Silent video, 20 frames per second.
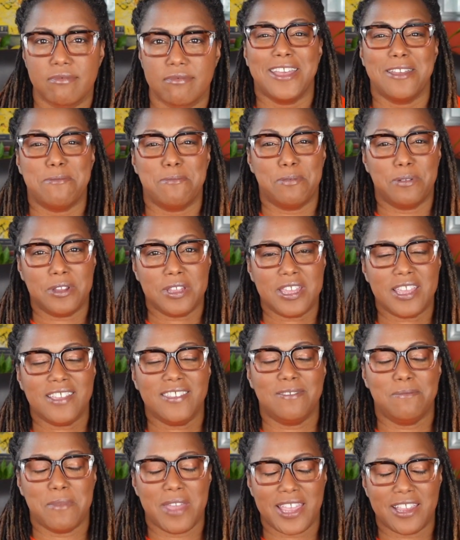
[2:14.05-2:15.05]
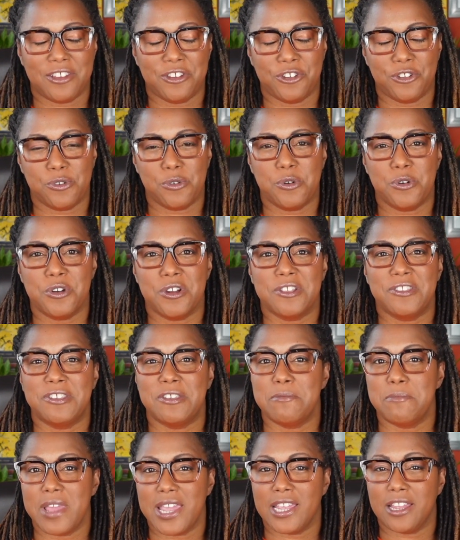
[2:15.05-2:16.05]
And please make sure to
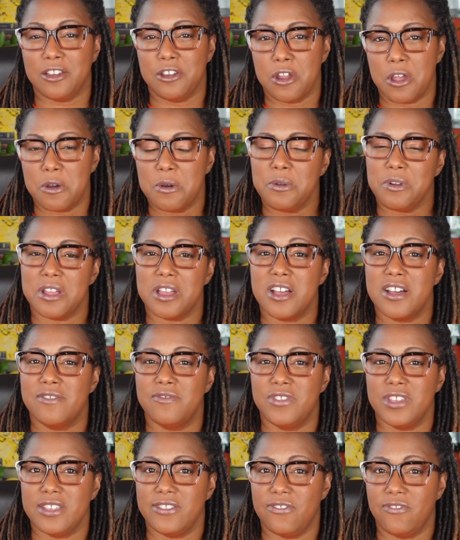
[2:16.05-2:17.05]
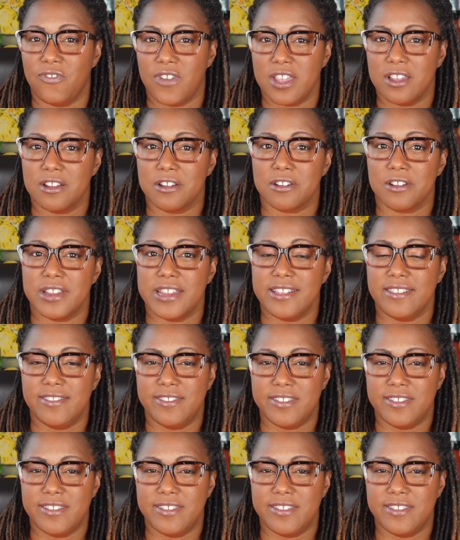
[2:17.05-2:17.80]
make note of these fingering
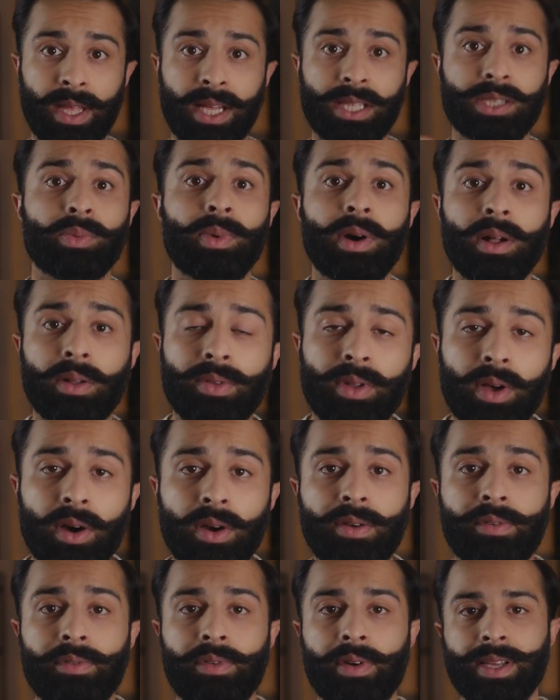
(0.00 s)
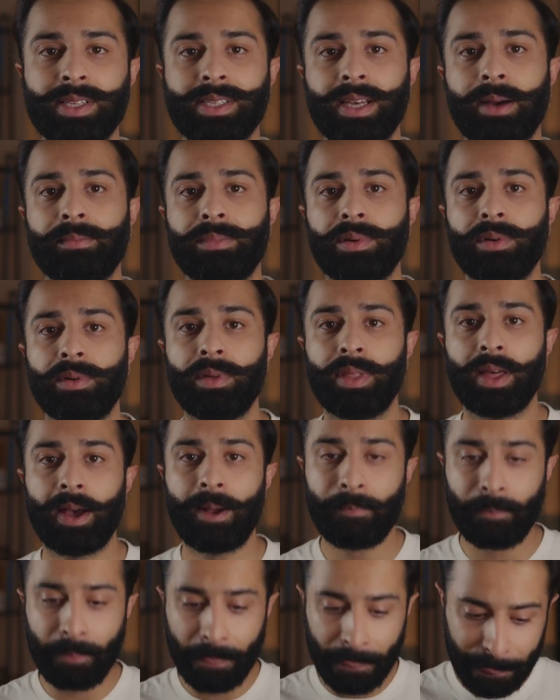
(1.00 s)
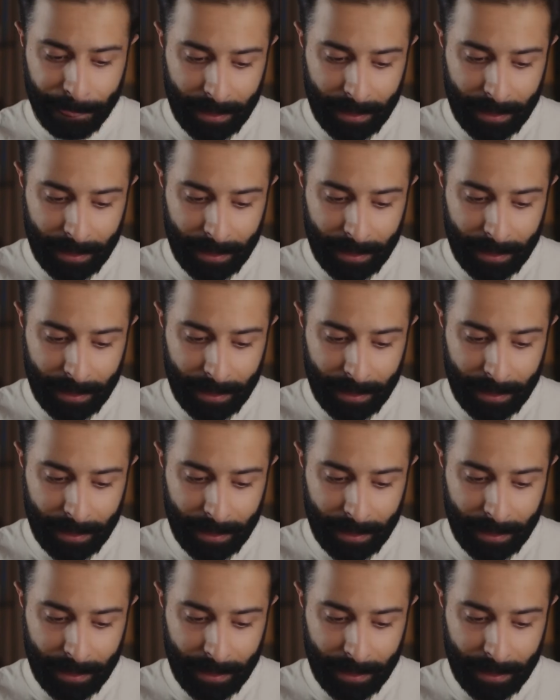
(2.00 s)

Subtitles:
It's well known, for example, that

> TASK DETAILS
Your task is to transcribe, exactly and without additions, every line from the one that contains "[2:14.05-2:15.05]" to the end of the entries above, both included. Omit all pictures.

> YOUR RESPONSE
[2:14.05-2:15.05]
[2:15.05-2:16.05]
And please make sure to
[2:16.05-2:17.05]
[2:17.05-2:17.80]
make note of these fingering
(0.00 s)
(1.00 s)
(2.00 s)

Subtitles:
It's well known, for example, that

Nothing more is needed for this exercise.